(Records from a data source)
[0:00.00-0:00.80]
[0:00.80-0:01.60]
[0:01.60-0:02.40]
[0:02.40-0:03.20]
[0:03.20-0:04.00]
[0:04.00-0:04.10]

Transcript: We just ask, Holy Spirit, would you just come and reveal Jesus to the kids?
* * *
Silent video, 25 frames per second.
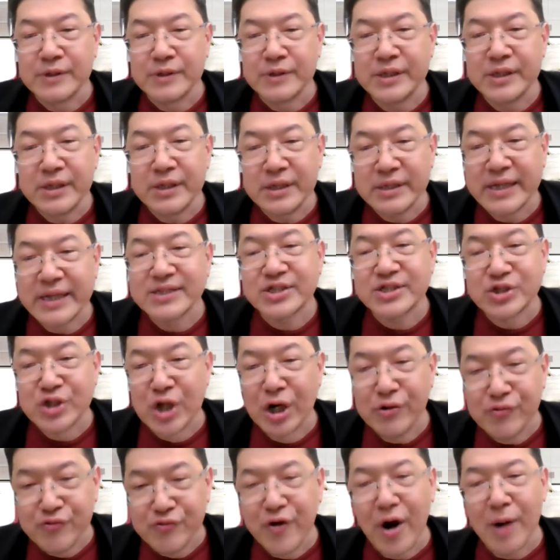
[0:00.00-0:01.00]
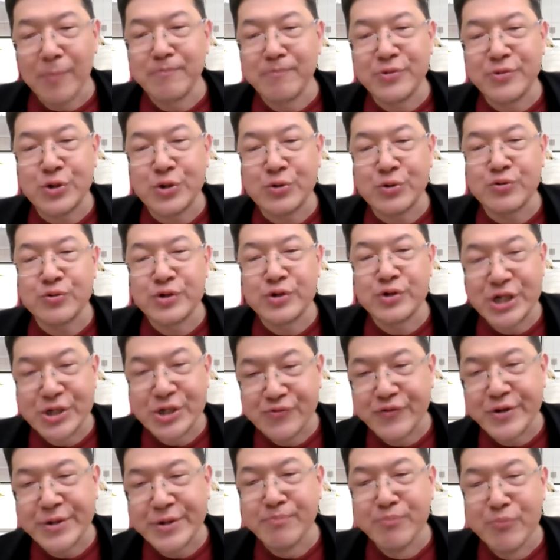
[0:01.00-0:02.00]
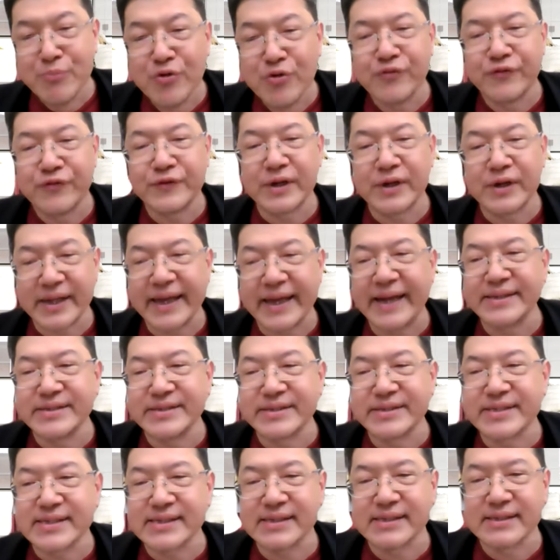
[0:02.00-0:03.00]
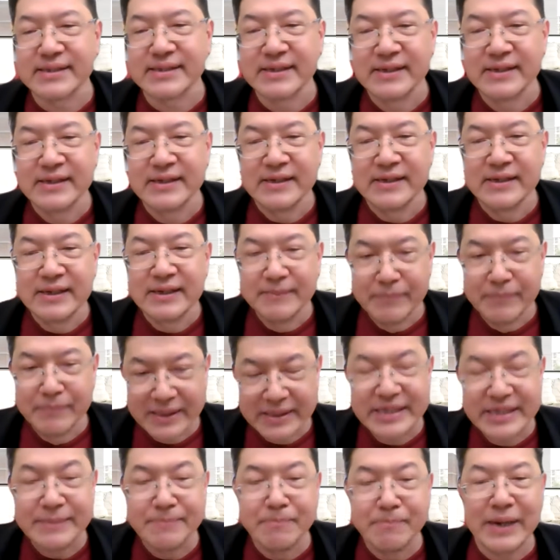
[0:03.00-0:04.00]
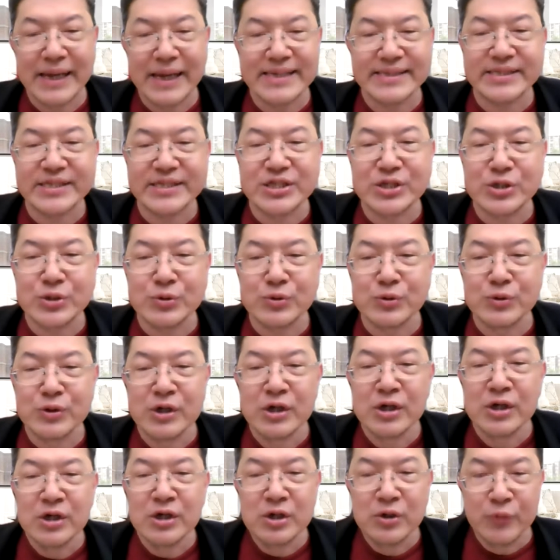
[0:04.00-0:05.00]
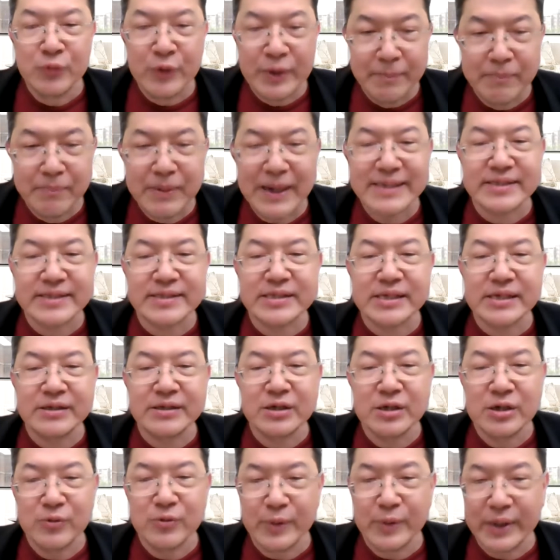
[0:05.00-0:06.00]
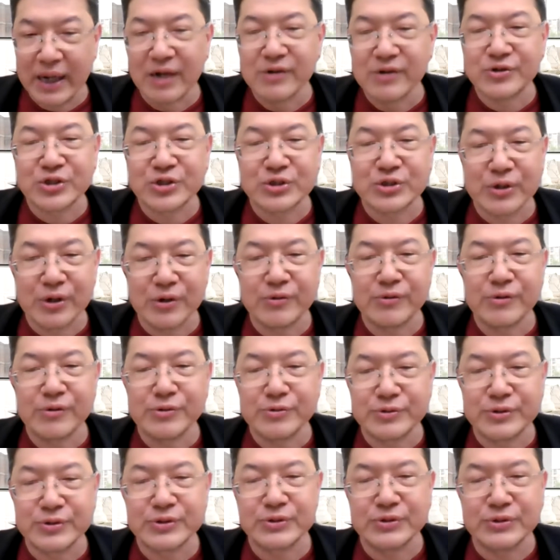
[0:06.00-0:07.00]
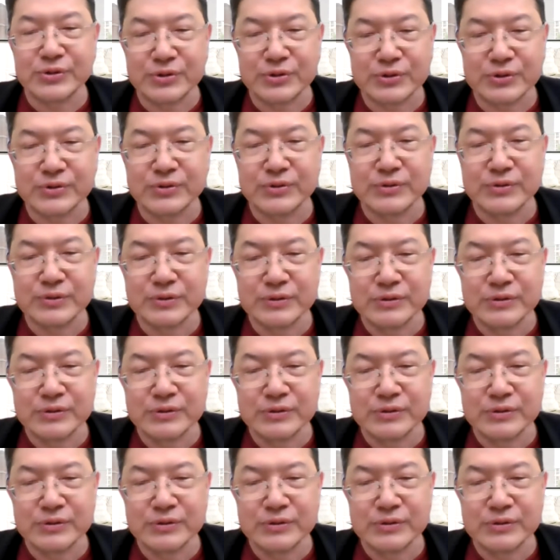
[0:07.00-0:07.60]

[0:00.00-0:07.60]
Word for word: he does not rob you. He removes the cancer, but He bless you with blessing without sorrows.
...
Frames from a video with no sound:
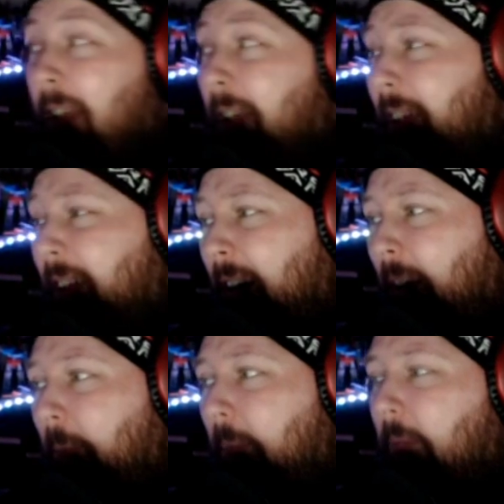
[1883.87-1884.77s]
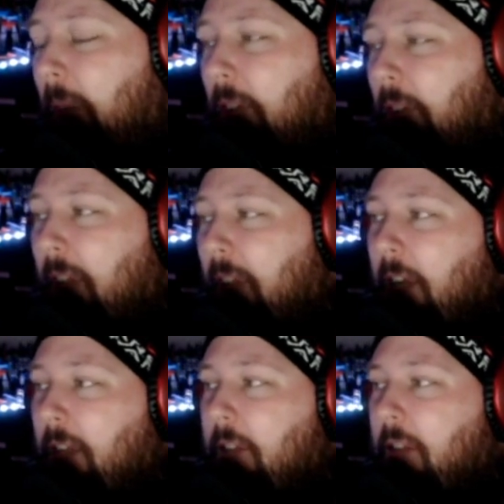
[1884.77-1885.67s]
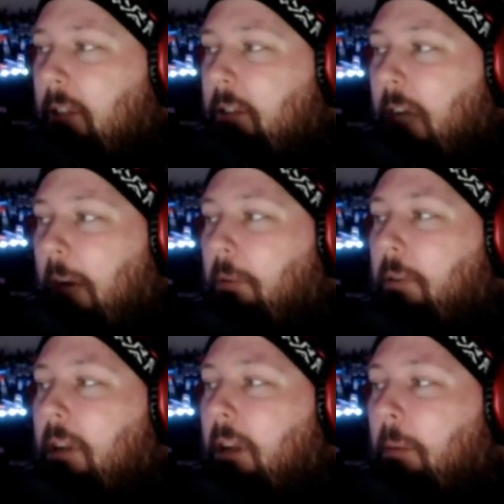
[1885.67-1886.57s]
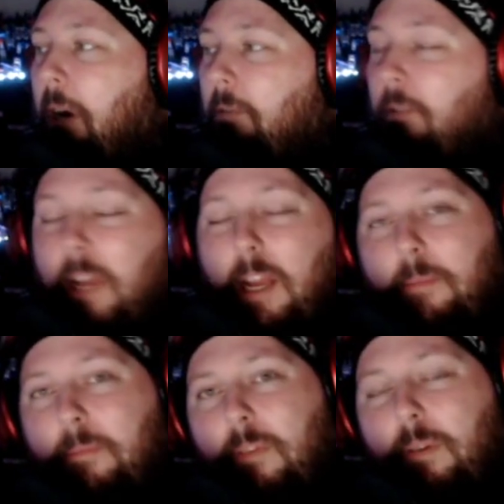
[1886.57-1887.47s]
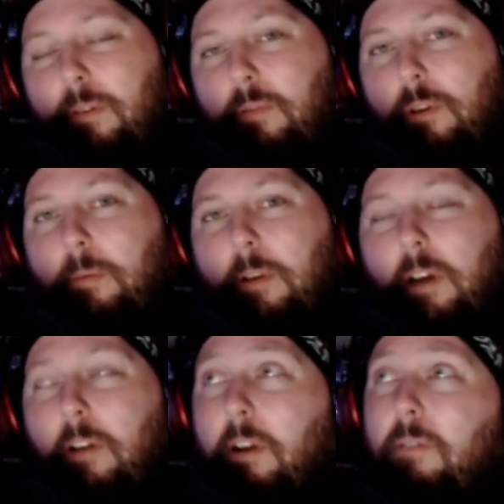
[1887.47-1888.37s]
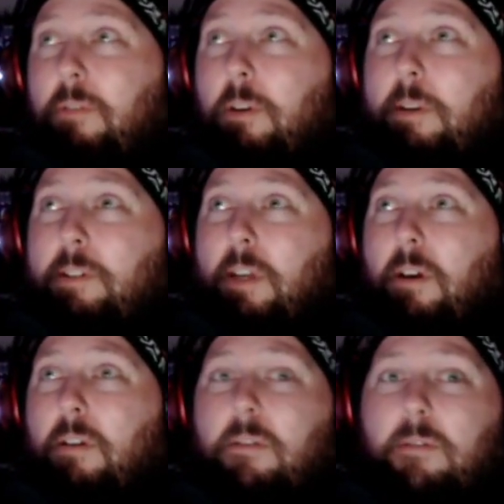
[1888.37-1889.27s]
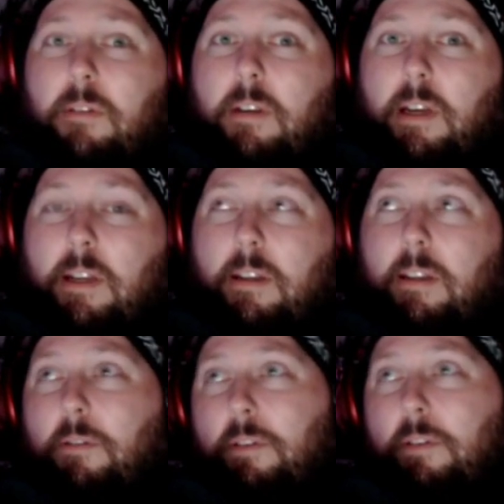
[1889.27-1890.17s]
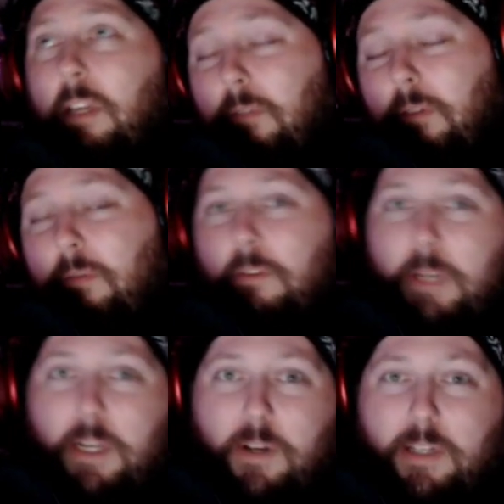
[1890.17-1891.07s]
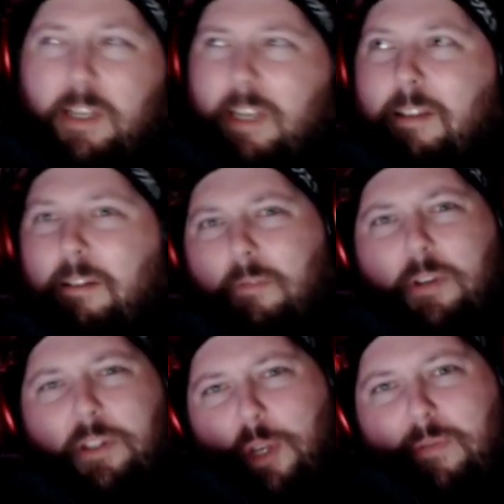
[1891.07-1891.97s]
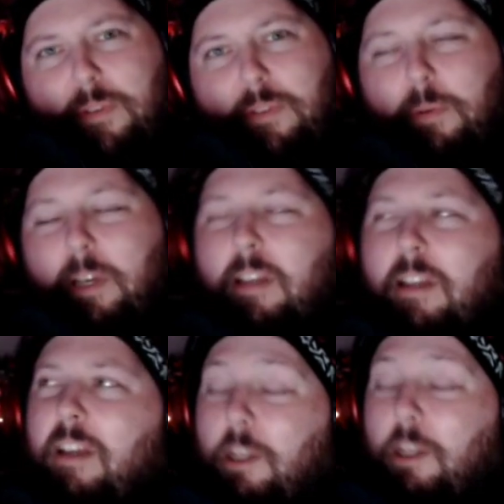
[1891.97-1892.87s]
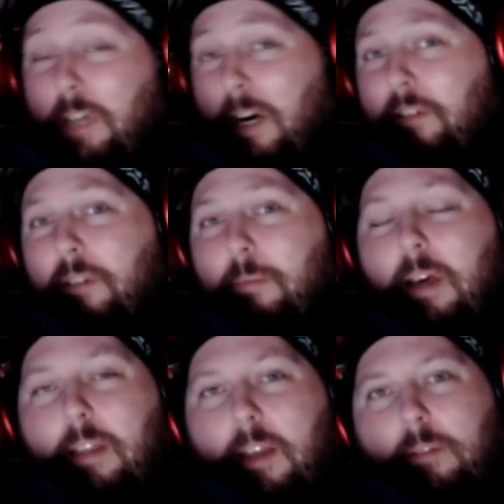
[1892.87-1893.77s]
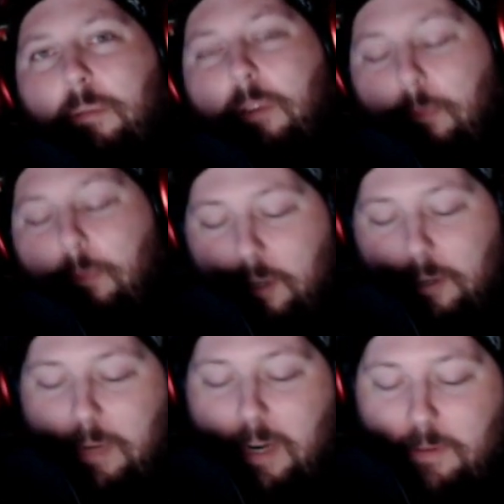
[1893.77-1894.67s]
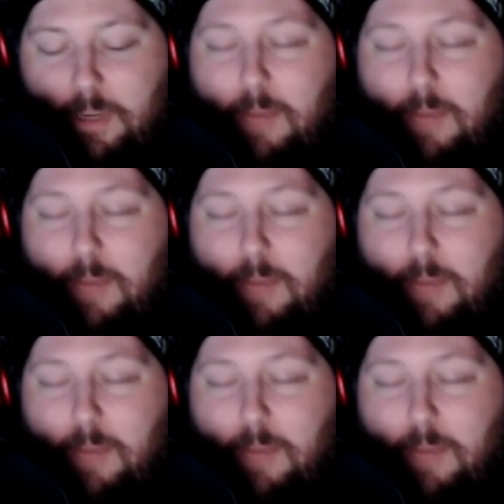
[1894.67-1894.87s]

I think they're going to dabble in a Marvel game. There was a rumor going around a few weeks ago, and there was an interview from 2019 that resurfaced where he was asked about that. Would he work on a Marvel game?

• **Task item**:
A line belongs in the answer if it contains the word "video"; copy every such line from the data above.

• **Your solution**:
Silent video, 25 frames per second.
Frames from a video with no sound:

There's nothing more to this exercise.